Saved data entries
- - -

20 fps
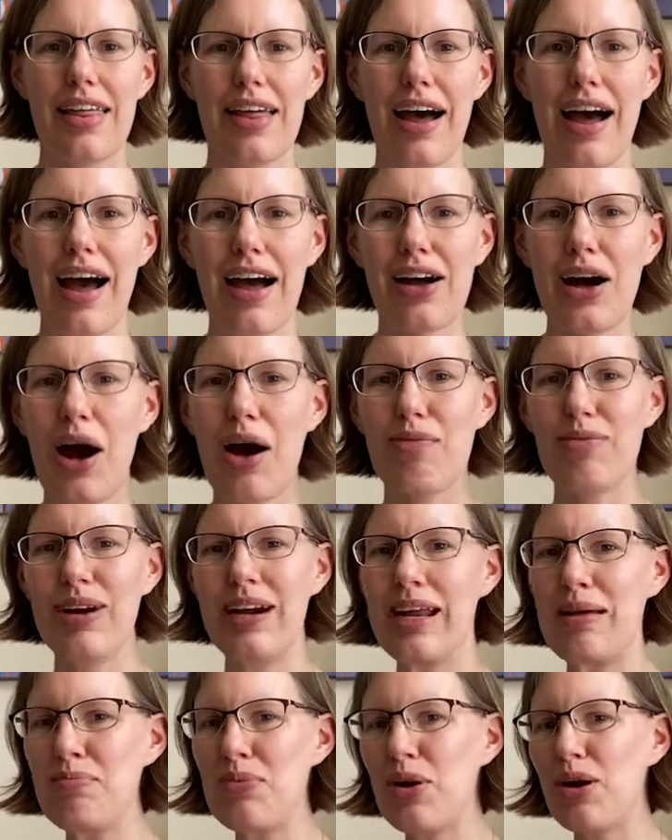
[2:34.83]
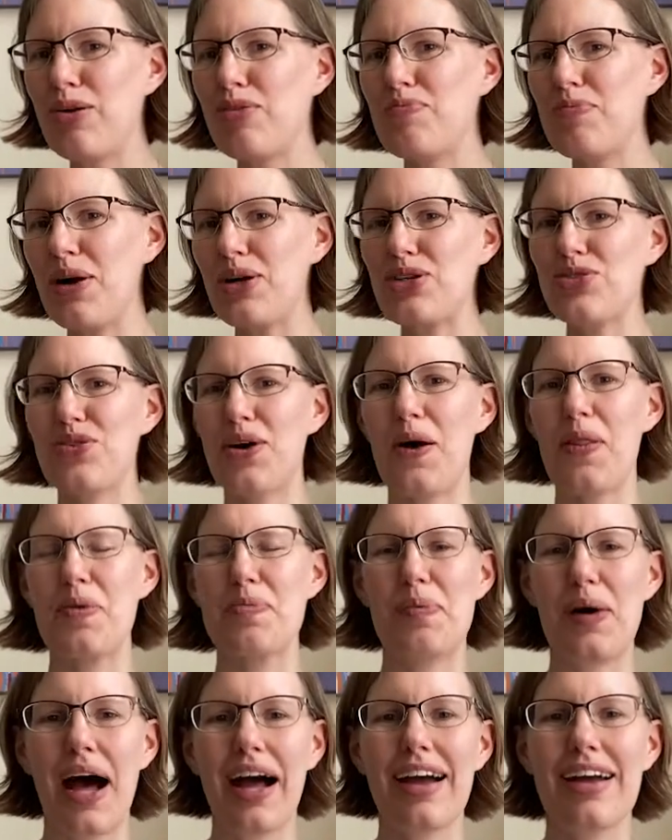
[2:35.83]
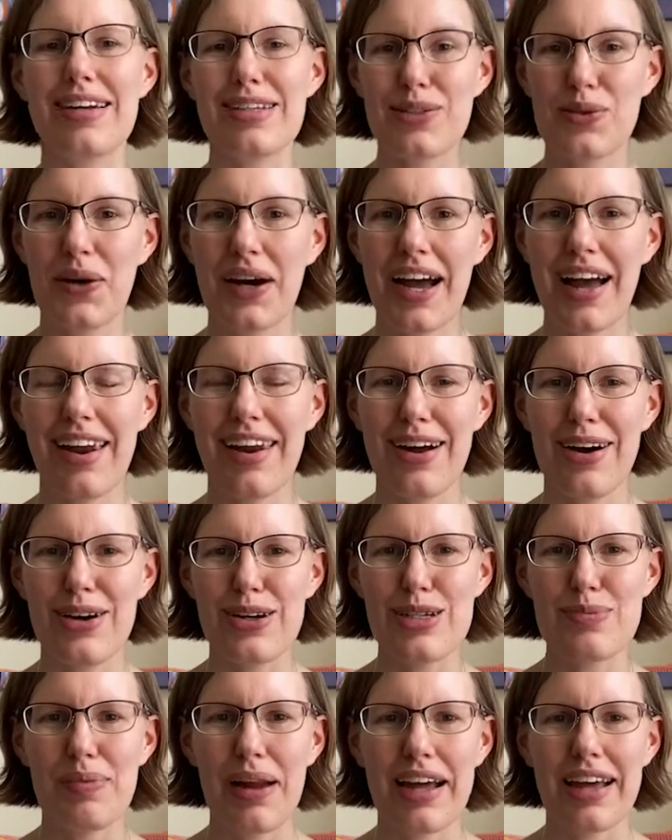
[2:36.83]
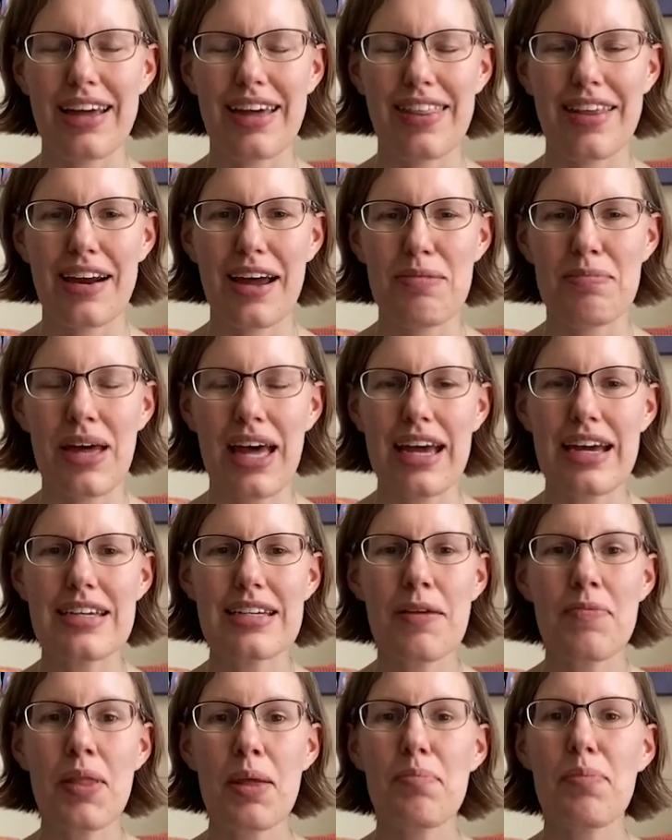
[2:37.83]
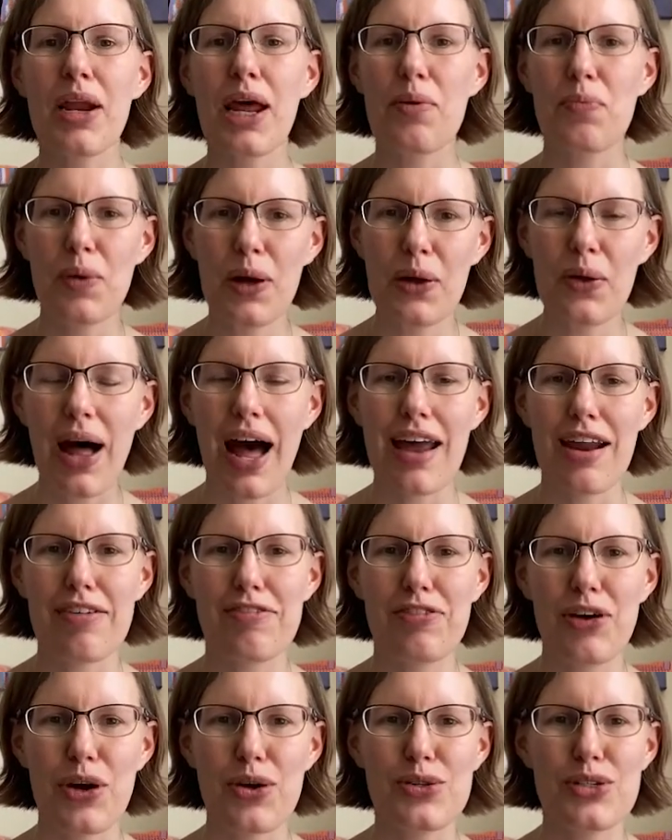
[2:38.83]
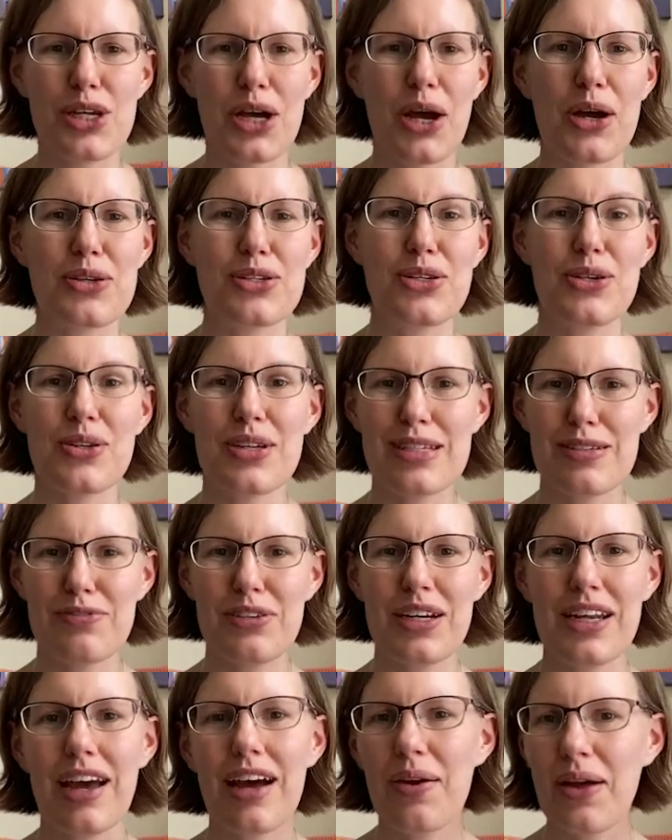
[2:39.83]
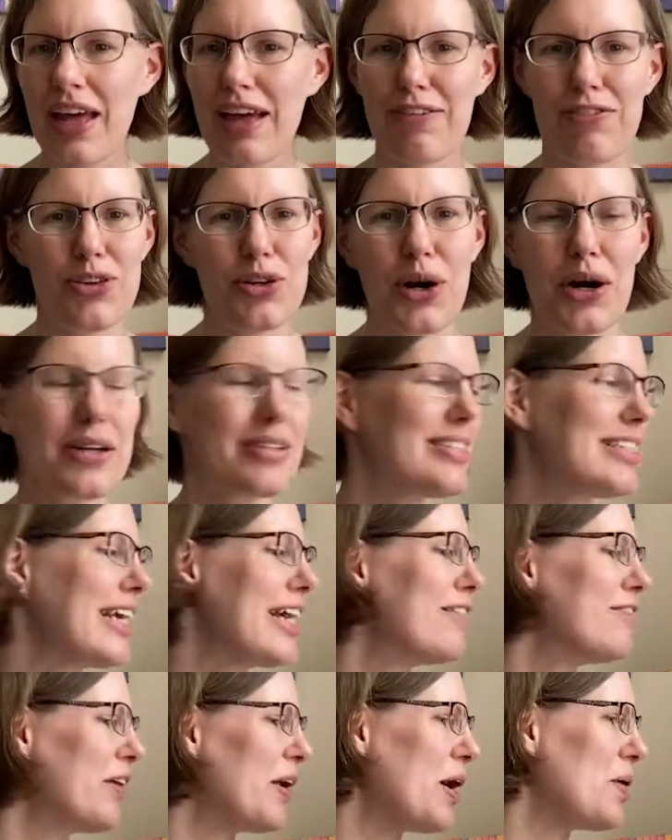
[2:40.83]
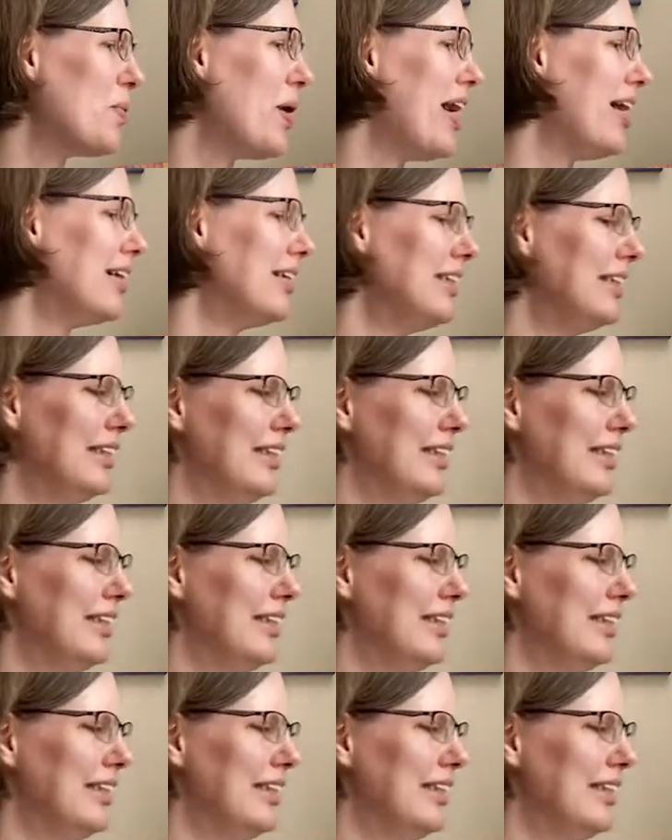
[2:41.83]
I can't really move much further back. It's quite a large blanket that I made, but I will add a photo to this video if you can't see it very well.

- - -

## TASK BRIEF
Exclude the images and output the lines above exactly.

## EXPECTED ANSWER
20 fps
[2:34.83]
[2:35.83]
[2:36.83]
[2:37.83]
[2:38.83]
[2:39.83]
[2:40.83]
[2:41.83]
I can't really move much further back. It's quite a large blanket that I made, but I will add a photo to this video if you can't see it very well.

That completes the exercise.